▸ **Work request**:
Restate the following entries exactly. Keep the pictures out.

Extracted records:
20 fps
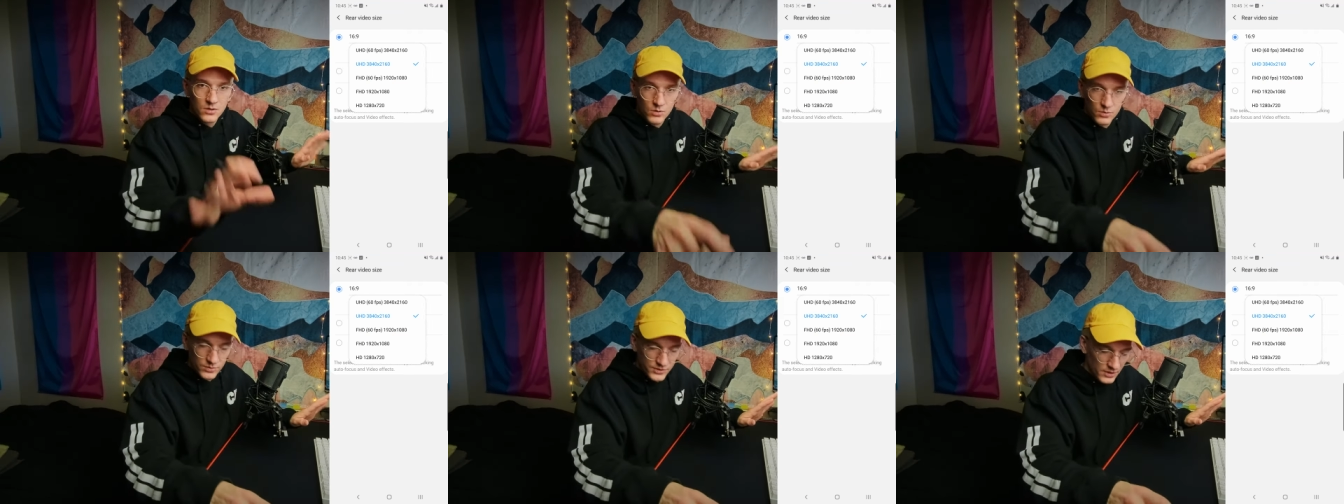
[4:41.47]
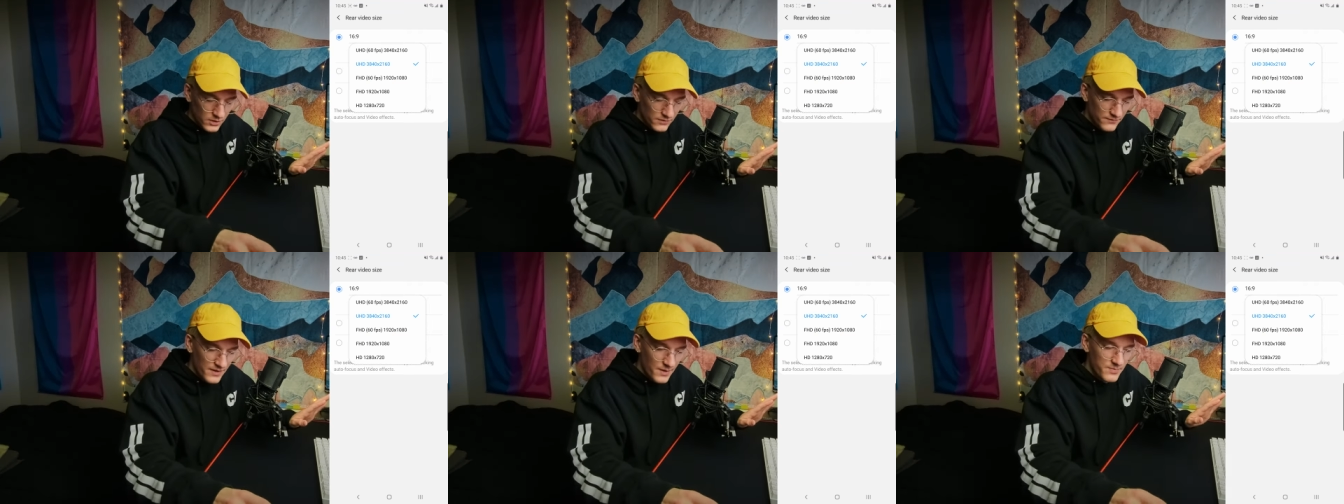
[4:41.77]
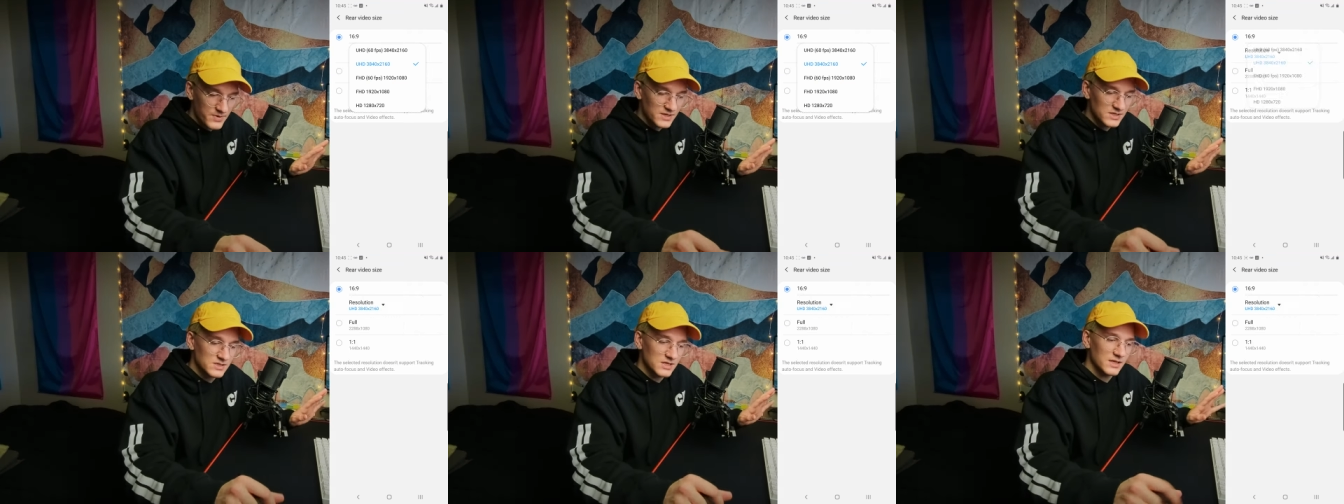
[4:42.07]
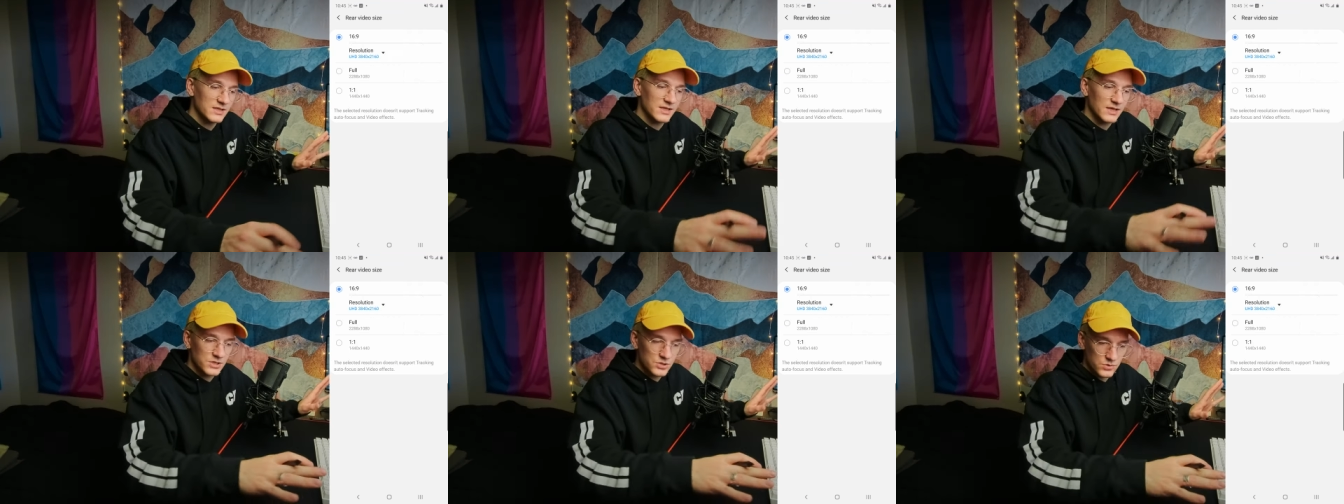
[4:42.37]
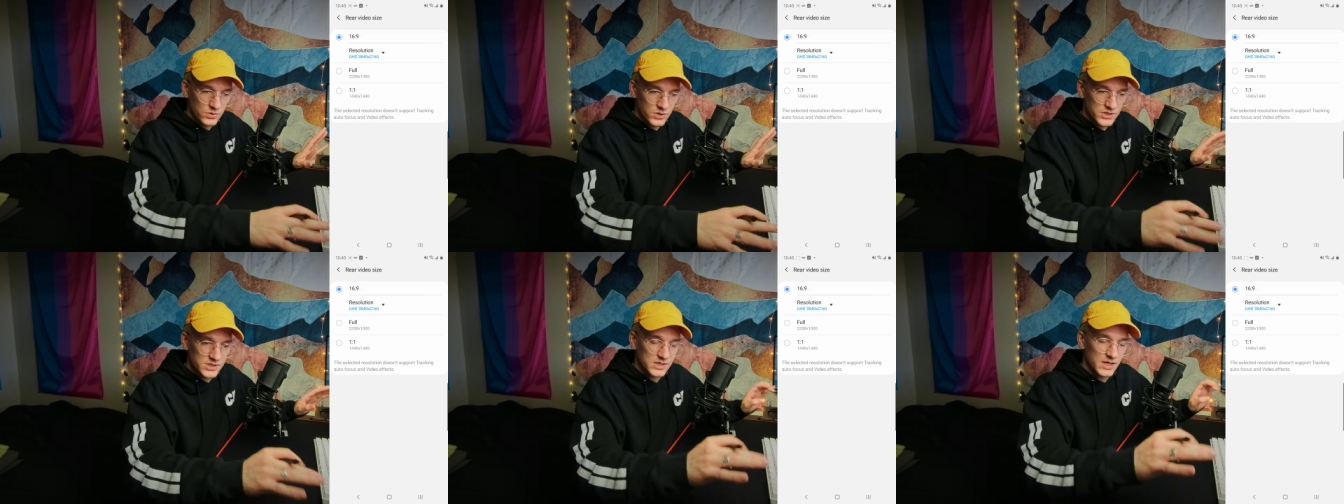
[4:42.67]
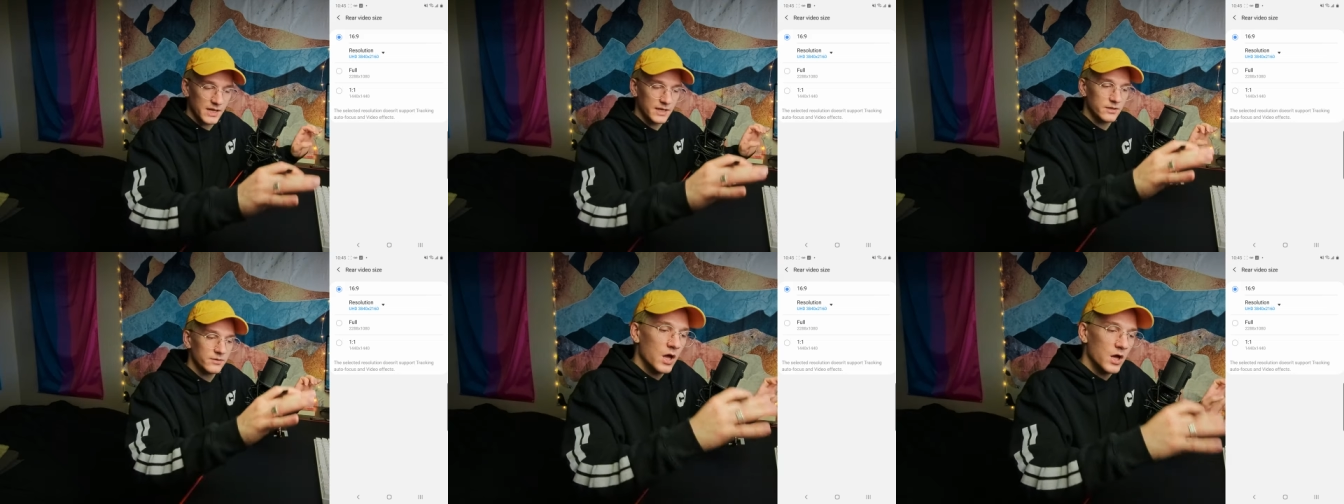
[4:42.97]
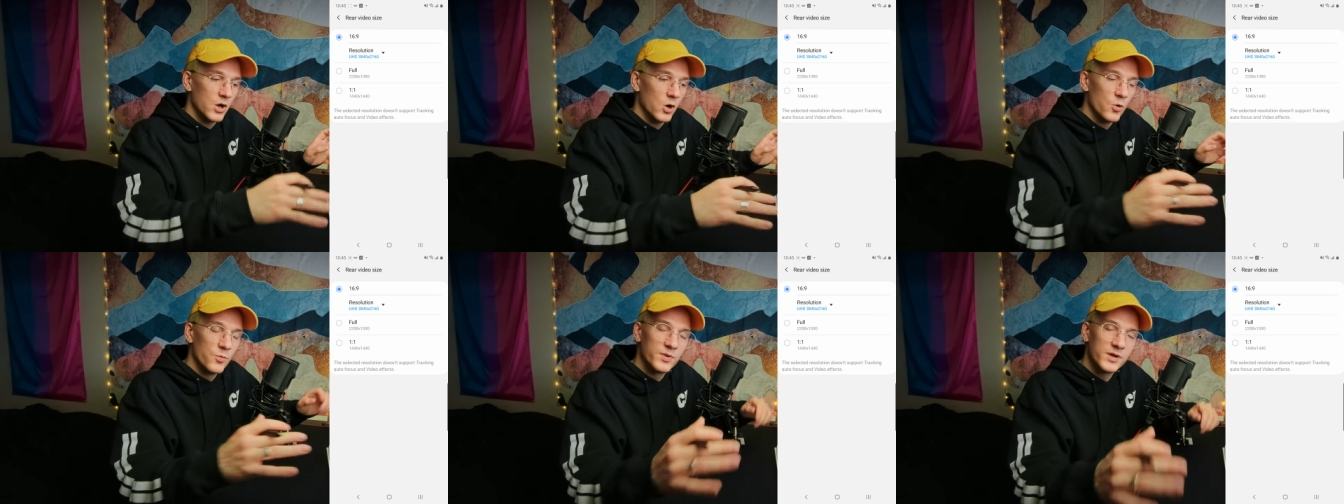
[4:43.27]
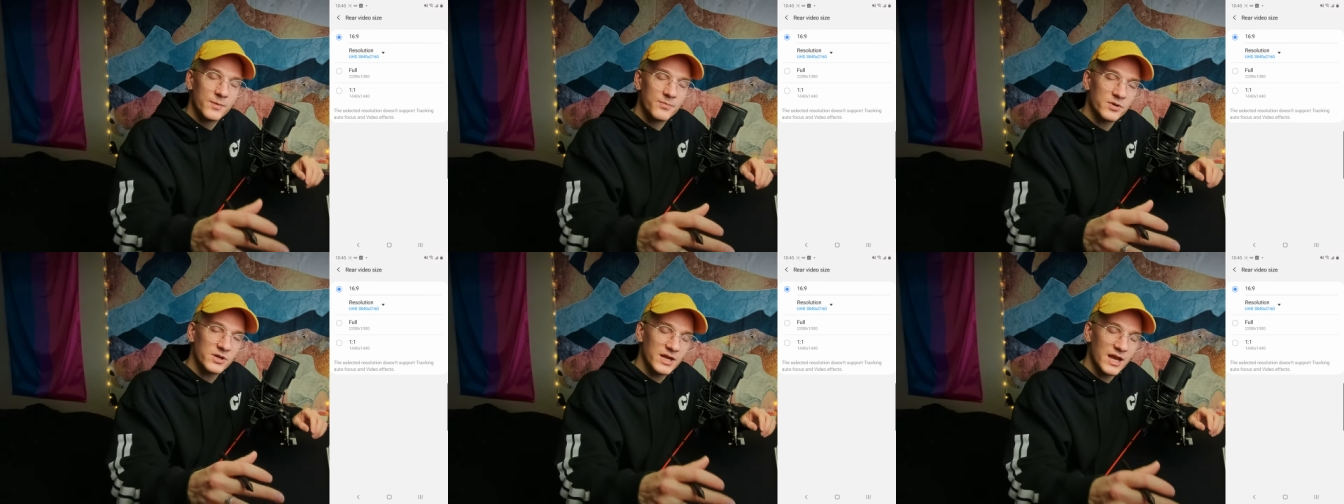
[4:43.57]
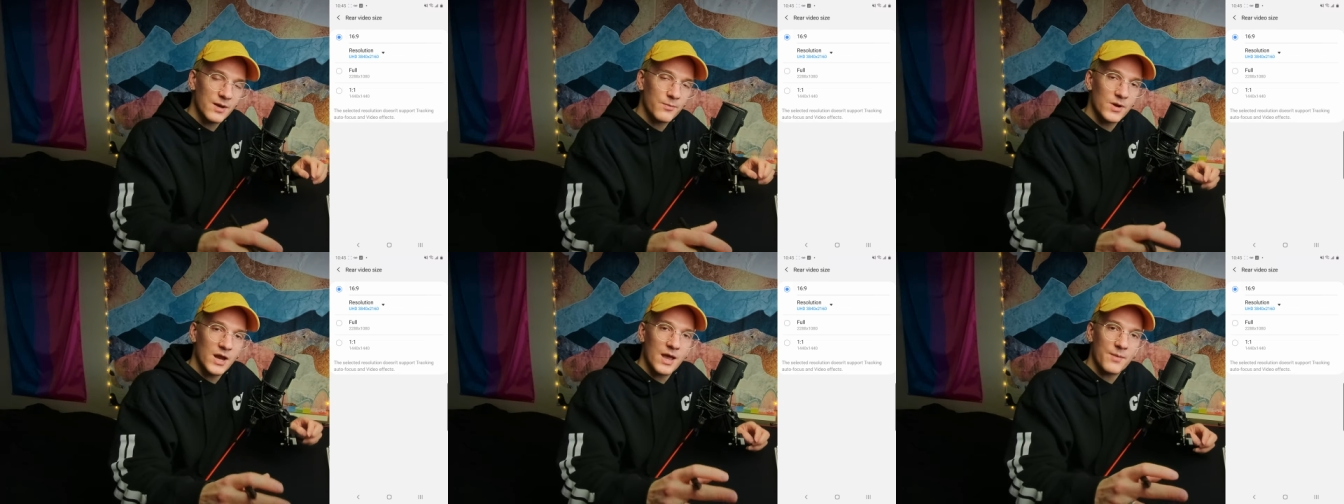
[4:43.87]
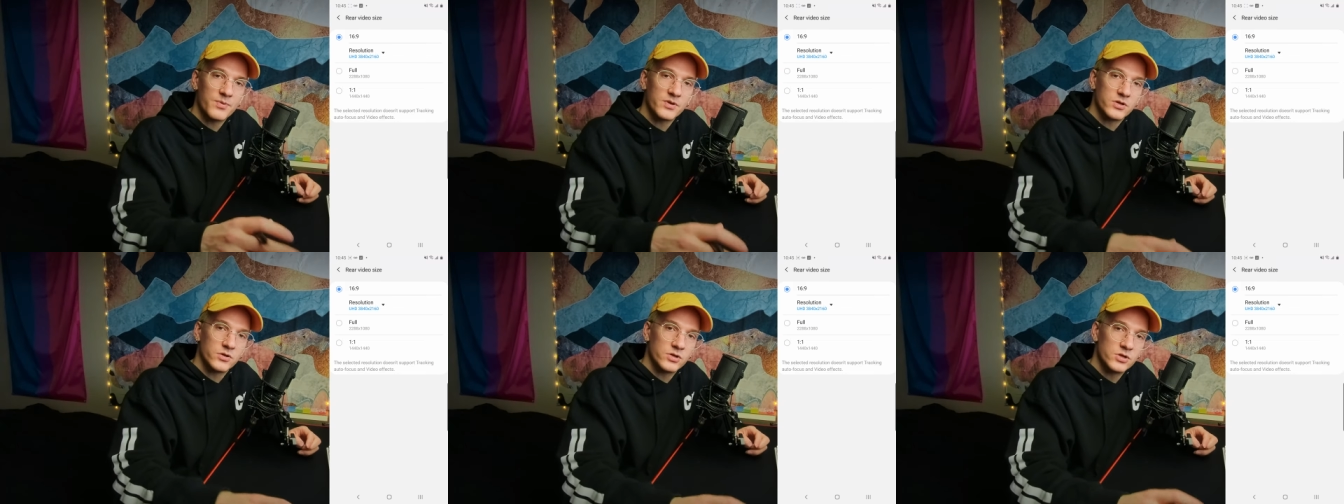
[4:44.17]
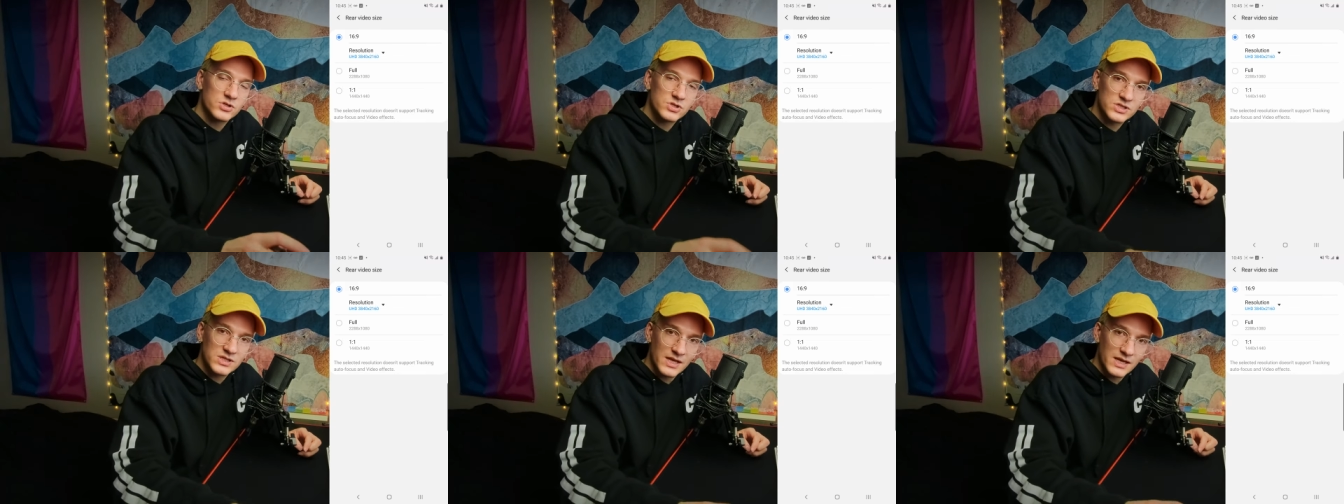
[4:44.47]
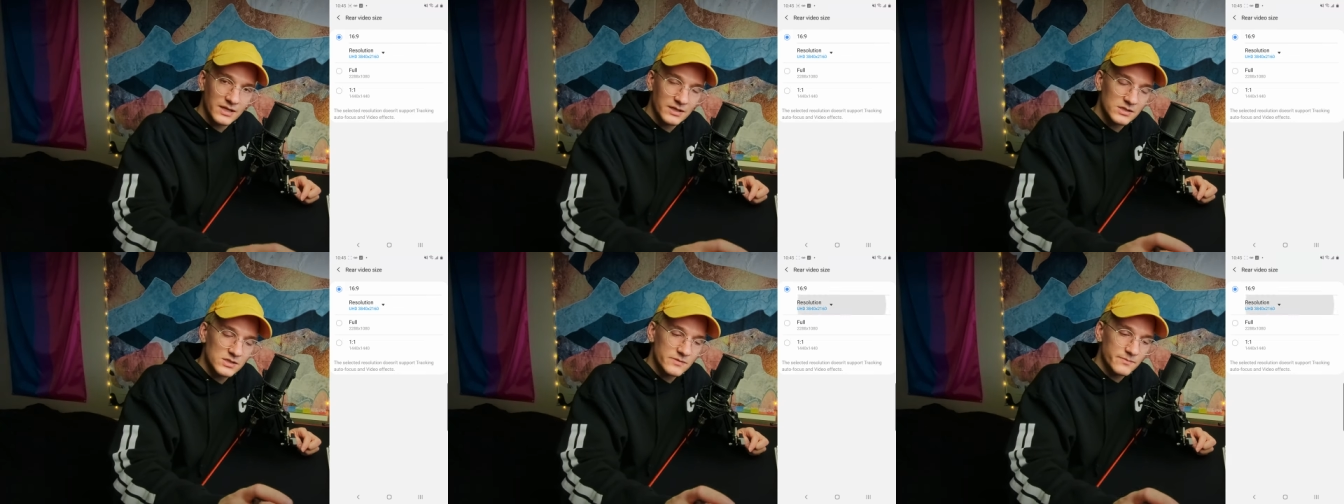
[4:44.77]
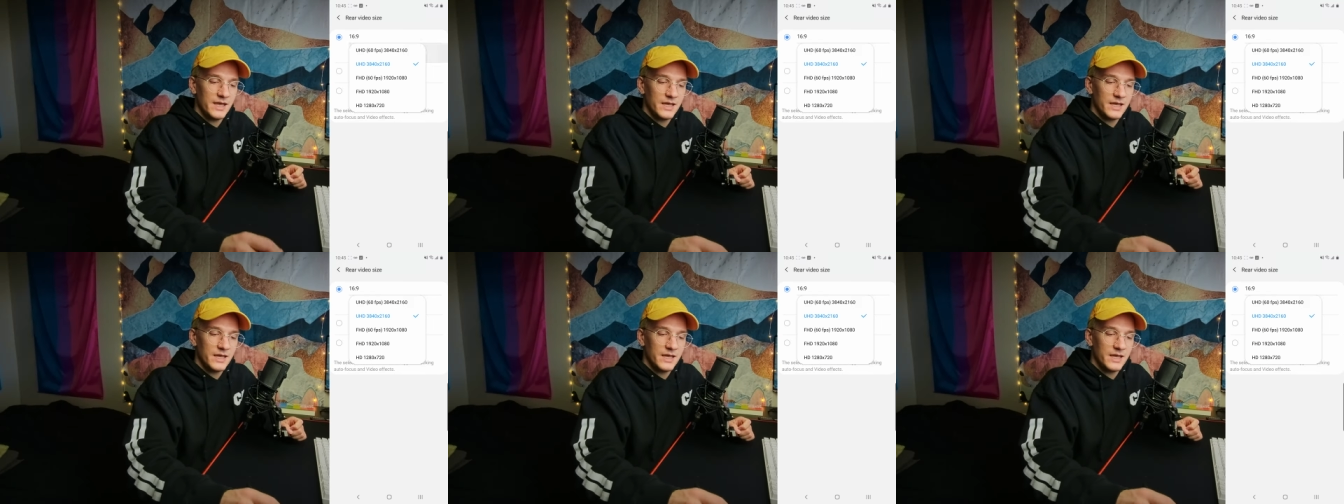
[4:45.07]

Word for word: with all of that being said, that short aside, open up your camera app and go to your settings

▸ **Finished exercise**:
20 fps
[4:41.47]
[4:41.77]
[4:42.07]
[4:42.37]
[4:42.67]
[4:42.97]
[4:43.27]
[4:43.57]
[4:43.87]
[4:44.17]
[4:44.47]
[4:44.77]
[4:45.07]

Word for word: with all of that being said, that short aside, open up your camera app and go to your settings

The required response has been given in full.